The ocean’s apex predator, the orca whale, was caught teaching its kids how to kill. It sounds darker than it is, but it’s still pretty brutal.
Orcas are notorious for eating everything you’d think would prey on them, like great white sharks. They’ve even been known to chomp through blue whales, the biggest animals to ever exist. But orcas aren’t born with murder in their hearts. Their brutality is a learned behavior.
The footage, revealed by The Times, was captured as part of a BBC wildlife documentary series called Parenthood, narrated by the legendary David Attenborough and directed by Jeff Wilson. Filmed off Western Australia’s Bremer Bay using underwater gimbals and tow cams, the footage shows a momma orca schooling her pod in advanced suffocation techniques.
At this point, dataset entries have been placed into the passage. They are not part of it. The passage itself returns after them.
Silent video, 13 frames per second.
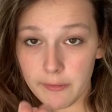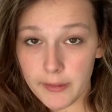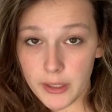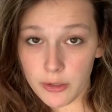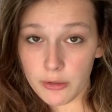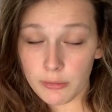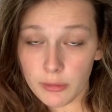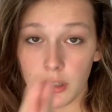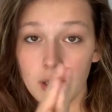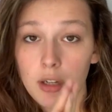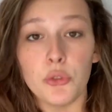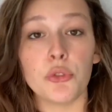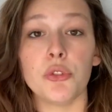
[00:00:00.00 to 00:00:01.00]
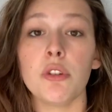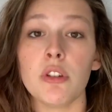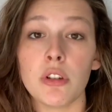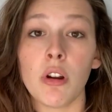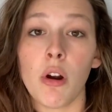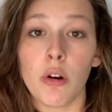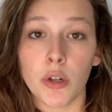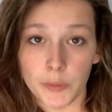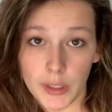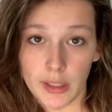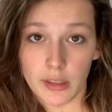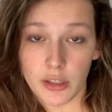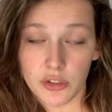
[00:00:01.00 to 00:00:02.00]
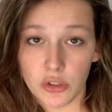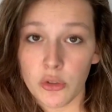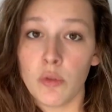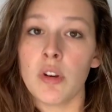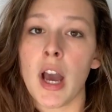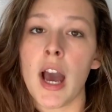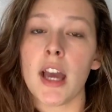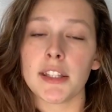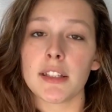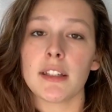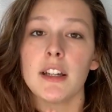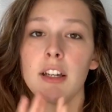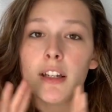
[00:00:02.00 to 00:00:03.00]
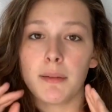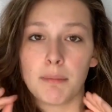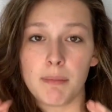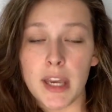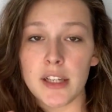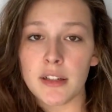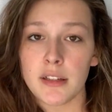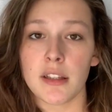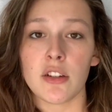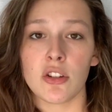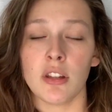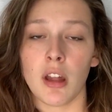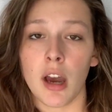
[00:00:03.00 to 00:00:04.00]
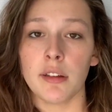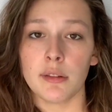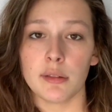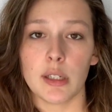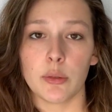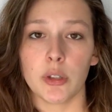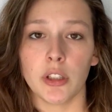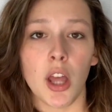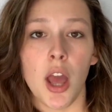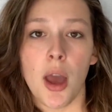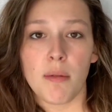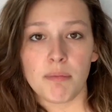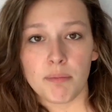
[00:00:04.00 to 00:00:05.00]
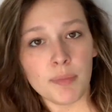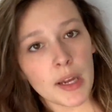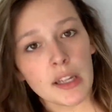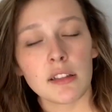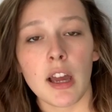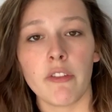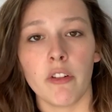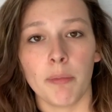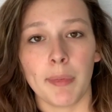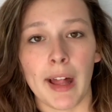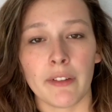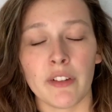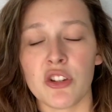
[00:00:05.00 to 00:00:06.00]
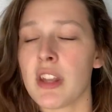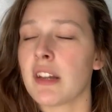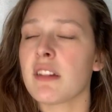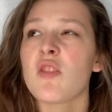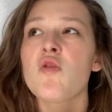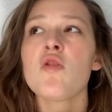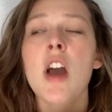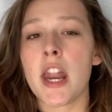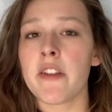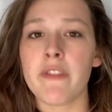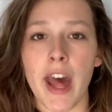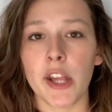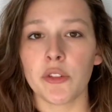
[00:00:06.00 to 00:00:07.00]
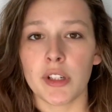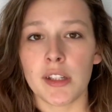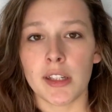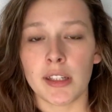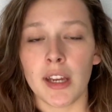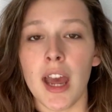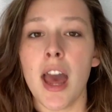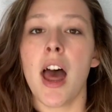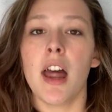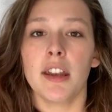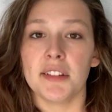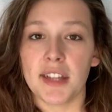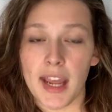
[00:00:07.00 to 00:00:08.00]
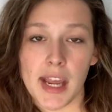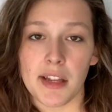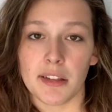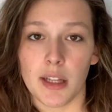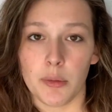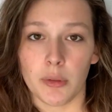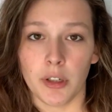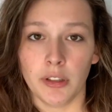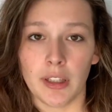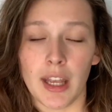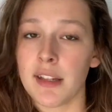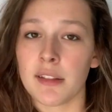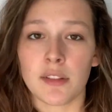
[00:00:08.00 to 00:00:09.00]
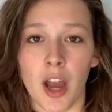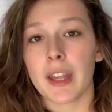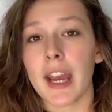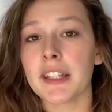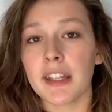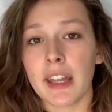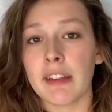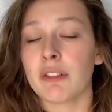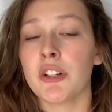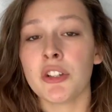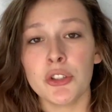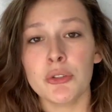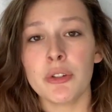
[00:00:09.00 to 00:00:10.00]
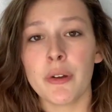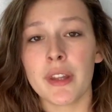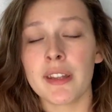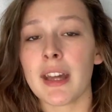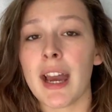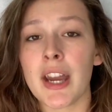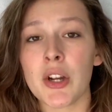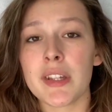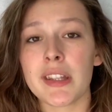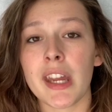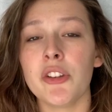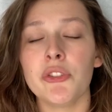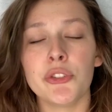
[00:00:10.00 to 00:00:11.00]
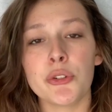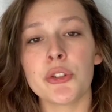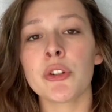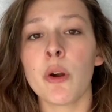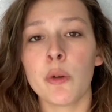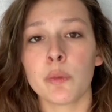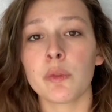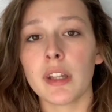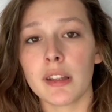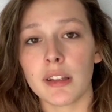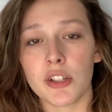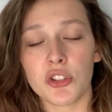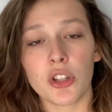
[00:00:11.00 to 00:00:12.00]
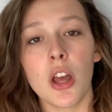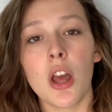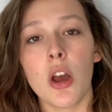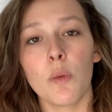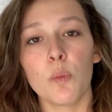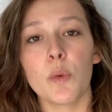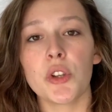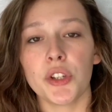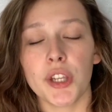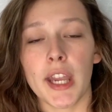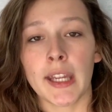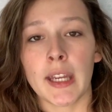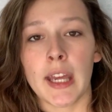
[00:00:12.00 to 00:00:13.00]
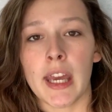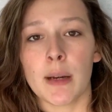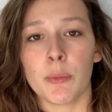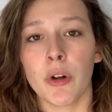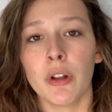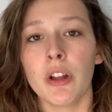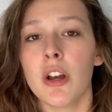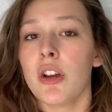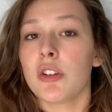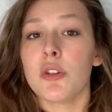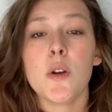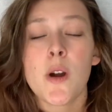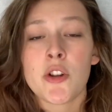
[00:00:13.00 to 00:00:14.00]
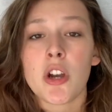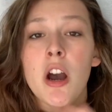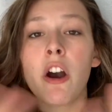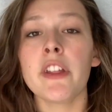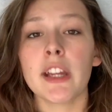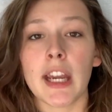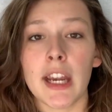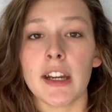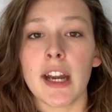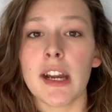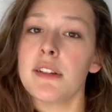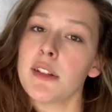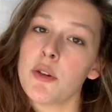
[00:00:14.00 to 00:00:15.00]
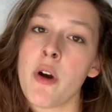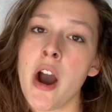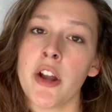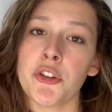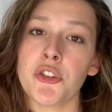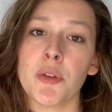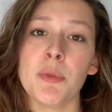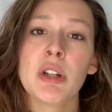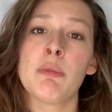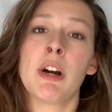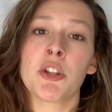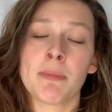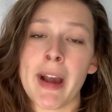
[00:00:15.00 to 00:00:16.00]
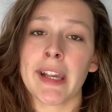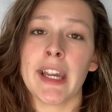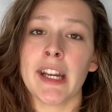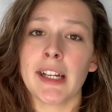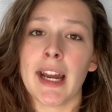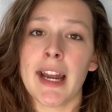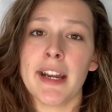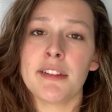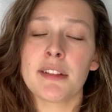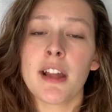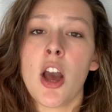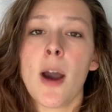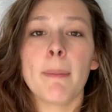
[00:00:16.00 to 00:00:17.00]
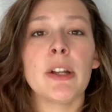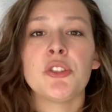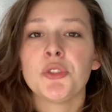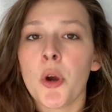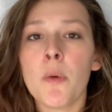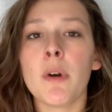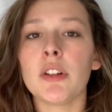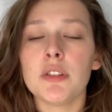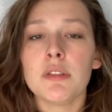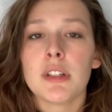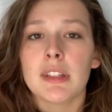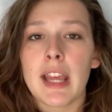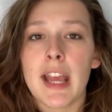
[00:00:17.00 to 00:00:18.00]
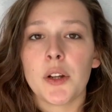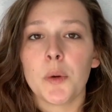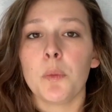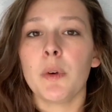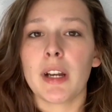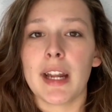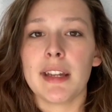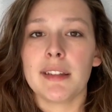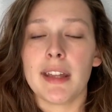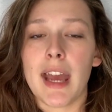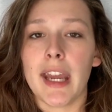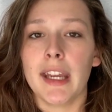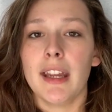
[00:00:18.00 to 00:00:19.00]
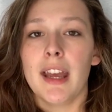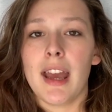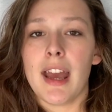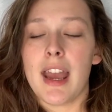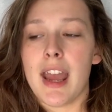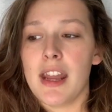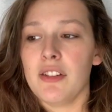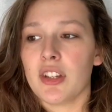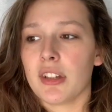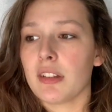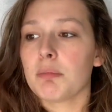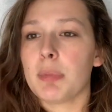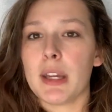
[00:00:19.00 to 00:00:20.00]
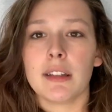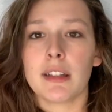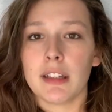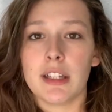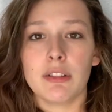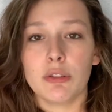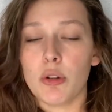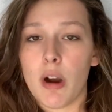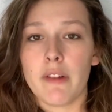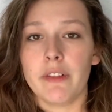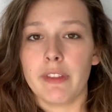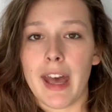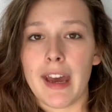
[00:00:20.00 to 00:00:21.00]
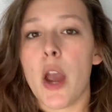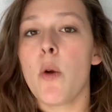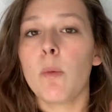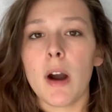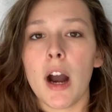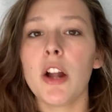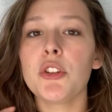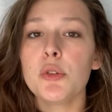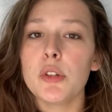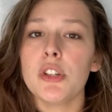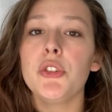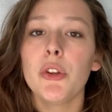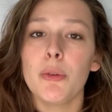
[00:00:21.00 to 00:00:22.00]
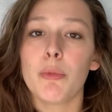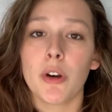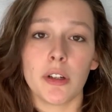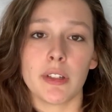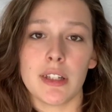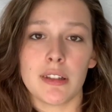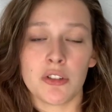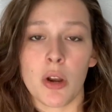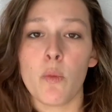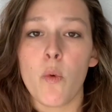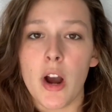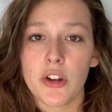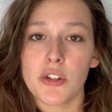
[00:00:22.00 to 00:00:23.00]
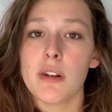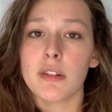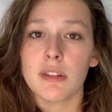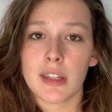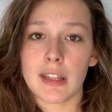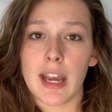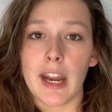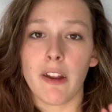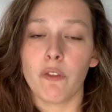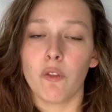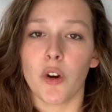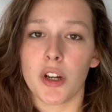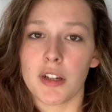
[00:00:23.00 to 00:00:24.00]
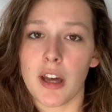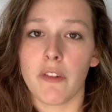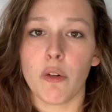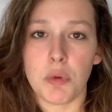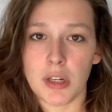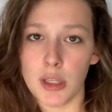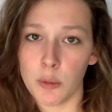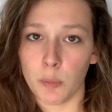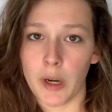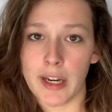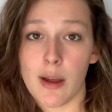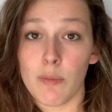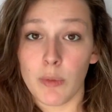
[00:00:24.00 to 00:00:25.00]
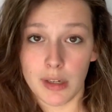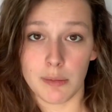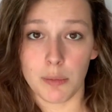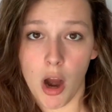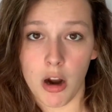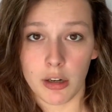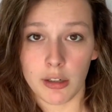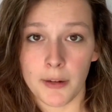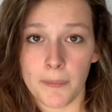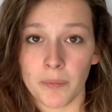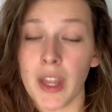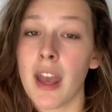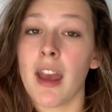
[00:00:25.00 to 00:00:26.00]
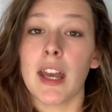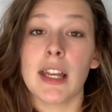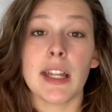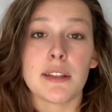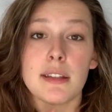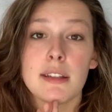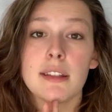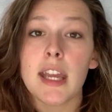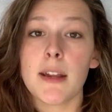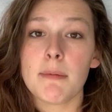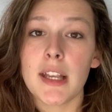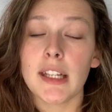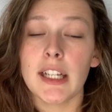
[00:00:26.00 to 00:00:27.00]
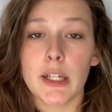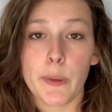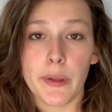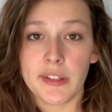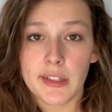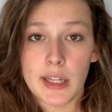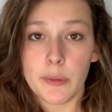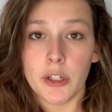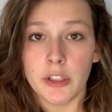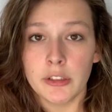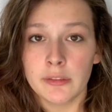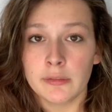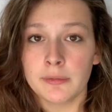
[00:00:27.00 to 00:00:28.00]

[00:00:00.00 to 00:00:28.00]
of you, do your own research. Do not make your decisions on SeaWorld based off of Blackfish. That is not a valid reason to hate SeaWorld. It's not. I tell everyone, you know this, I always say, do your own research when you're getting an animal. You can watch all the care guides you want on YouTube. You can watch my care guides. I don't want you to take what I say and just basically go off of that. I want you to do more research. I want you to decide for yourself what is right and what is wrong. That's the same thing here with SeaWorld.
One orca pretends to be prey, while the others circle and shove its blowhole underwater, demonstrating exactly how they take down full-grown whales. It’s a family workshop on how to kill.
Orcas Filmed Pretending to Drown Each Other for Hunting Practice
Later in the same episode, the team films what these rehearsals were preparing for: a coordinated attack on an unsuspecting blue whale. Blue whales can famously hold their breath underwater for up to 30 minutes.
That incredible skill wasn’t enough to save it from a pod of determined, hungry orcas.
Parenthood spent three years filming across 23 countries and six continents, capturing a wide range of parenting strategies among various types of wildlife. Director Jeff Wilson told The Times that his favorite story is about an African spider that sacrifices its body to feed its young. Sounds in a heartwarming time.
The series premiered on August 3 on BBC One with no firm US release plans as of yet.